Facebook’s New AI Model Can Distinguish Five Voices Speaking Simultaneously
Facebook researchers have created an AI model that can distinguish between five voices speaking at the same time on one microphone better than any existing system. The new method could improve audio technology in noisy spaces including hearing aids and voice assistants.
Voice in the Crowd
The researchers explain their model in a paper titled Voice Separation with an Unknown Number of Multiple Speakers and will present it at the 2020 International Conference on Machine Learning. The scientists taught the AI how to tell different voices apart using a new variant on recurrent neural networks to simulate memory and analyze the audio to determine how many people are speaking before an encoder network organizes the voice appropriately. Models trained on between two and five simultaneous speakers, all with just one microphone.
“The ability to separate a single voice from the multiple conversations occurring concurrently forms a challenging perceptual task,” the researchers explain in the paper. “The ability of humans to do so has inspired many computational attempts, with much of the earlier work focusing on multiple microphones and unsupervised learning, e.g., the independent component analysis approach. In this work, we focus on the problem of supervised voice separation from a single microphone, which has seen a great leap in performance following the advent of deep neural networks.”
Facebook’s researchers point to a couple of different areas where their model could enhance existing audio technology, such as hearing aids. While hearing aids today have advanced beyond simply making sound louder, people using them can still struggle to hear the person they are speaking with when it’s noisy. Isolating different voices and removing extraneous sound would be ideal for people using a hearing aid at a party or when it’s windy. The same tech could also provide a foundation for major upgrades to voice assistants. Once the different speech can be analyzed on its own by the AI, it would then be able to tell if its wake words were used, and what request was made by the speaker with far greater accuracy than current models.

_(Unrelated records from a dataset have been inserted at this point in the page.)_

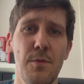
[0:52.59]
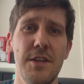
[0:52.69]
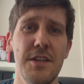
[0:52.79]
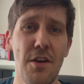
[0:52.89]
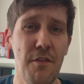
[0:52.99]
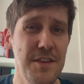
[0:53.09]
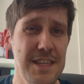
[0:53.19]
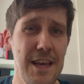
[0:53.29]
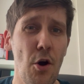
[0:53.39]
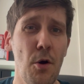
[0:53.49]
which is
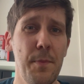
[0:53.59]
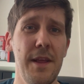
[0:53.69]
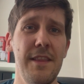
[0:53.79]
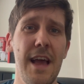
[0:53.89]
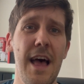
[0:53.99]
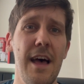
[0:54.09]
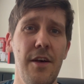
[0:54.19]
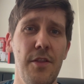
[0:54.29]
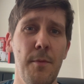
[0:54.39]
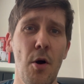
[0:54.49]
obviously up in the air
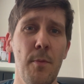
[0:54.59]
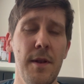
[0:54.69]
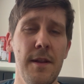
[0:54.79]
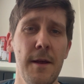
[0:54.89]
at the moment.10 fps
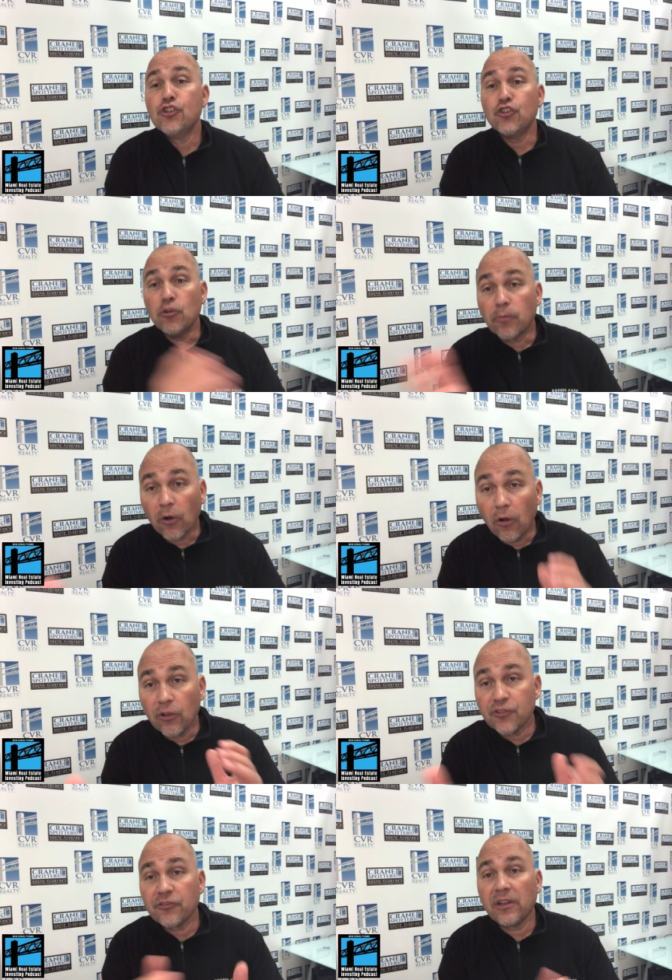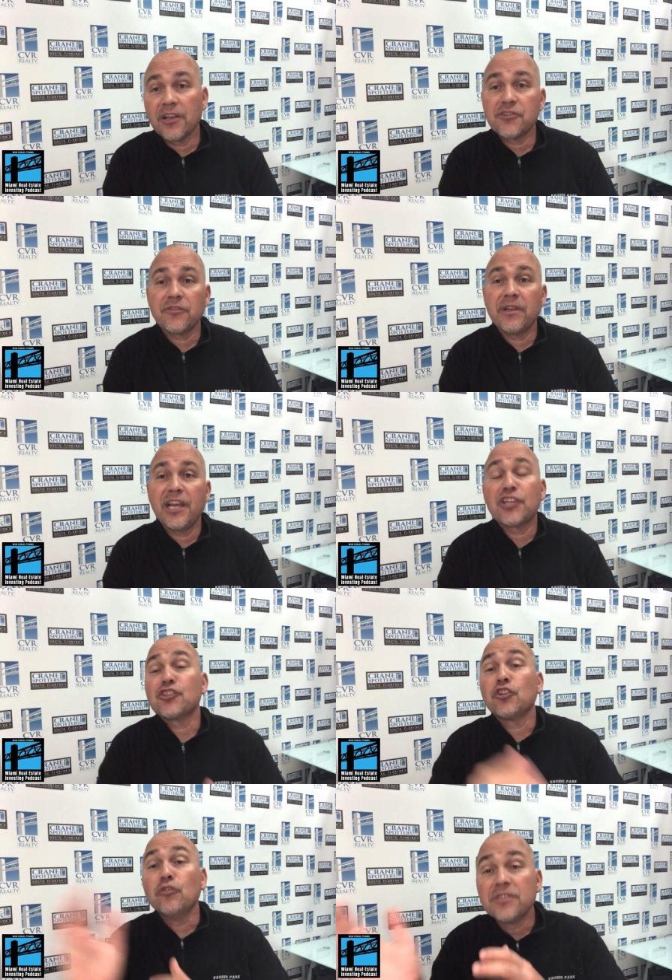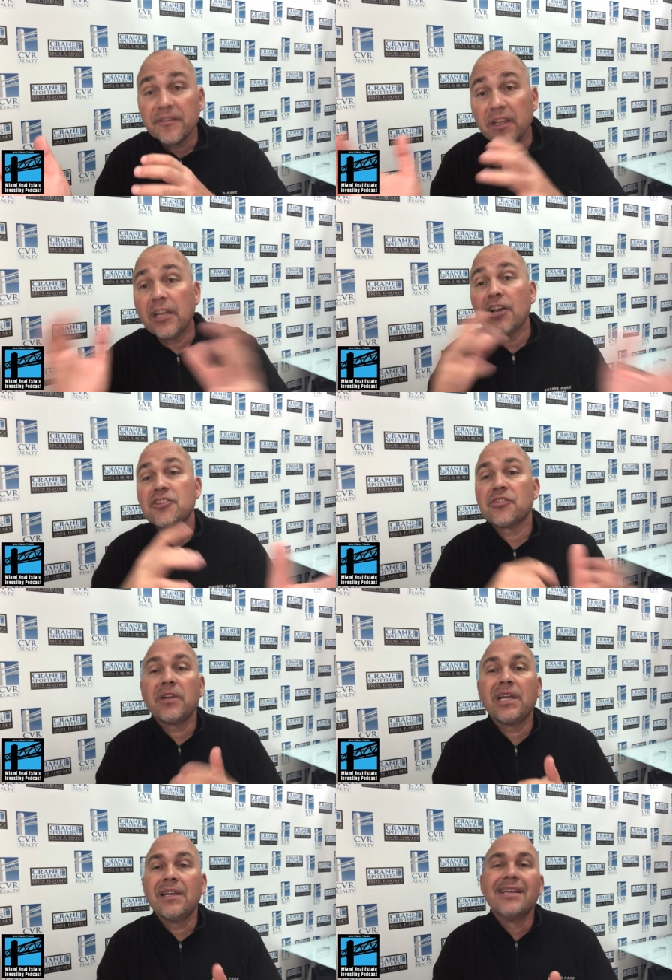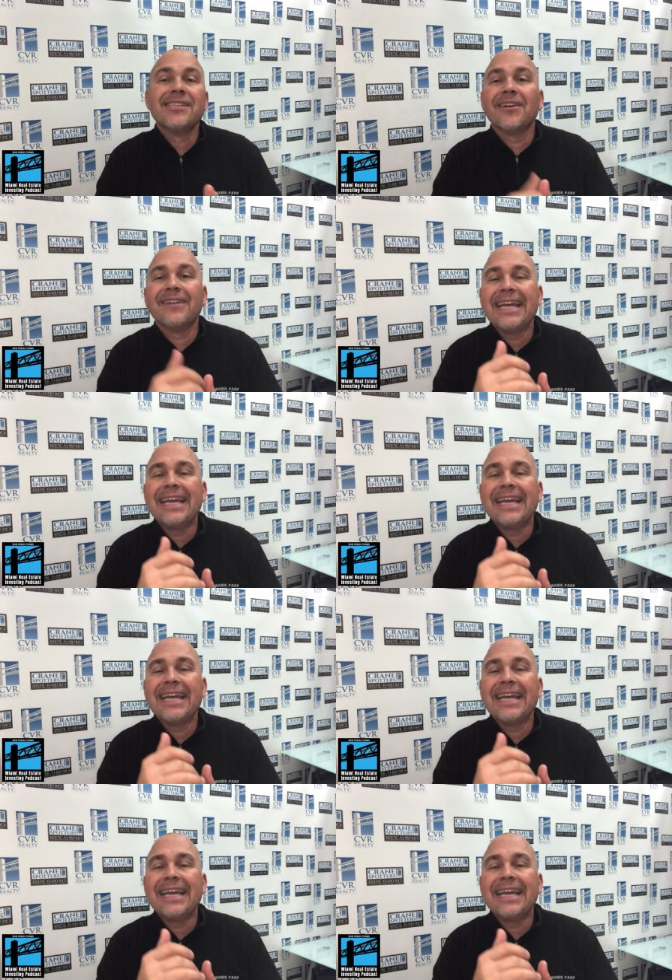super ultra luxury, exclusively luxury. So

Right now, extra noise, or even just two voices speaking at once can confuse a voice assistant on a smart speaker, which is why several companies are pursuing similar goals. For instance, Google has spent a long time developing a “de-noiser” that filters out irrelevant noises during Google Meet calls. Building software for noisy and complex audio environments has garnered startups like AudioTelligence millions of dollars from venture capitalists for software that can pick out a human speaking when it’s noisy. The TalkTo noise filtering software created DSP Concepts, meanwhile, was recently qualified by Amazon for Alexa built-in devices. Facebook’s researchers are now working on applying the new model to real-world situations, presumably for eventual commercial use by Facebook, perhaps integrating the model into the voice assistant the company is currently developing.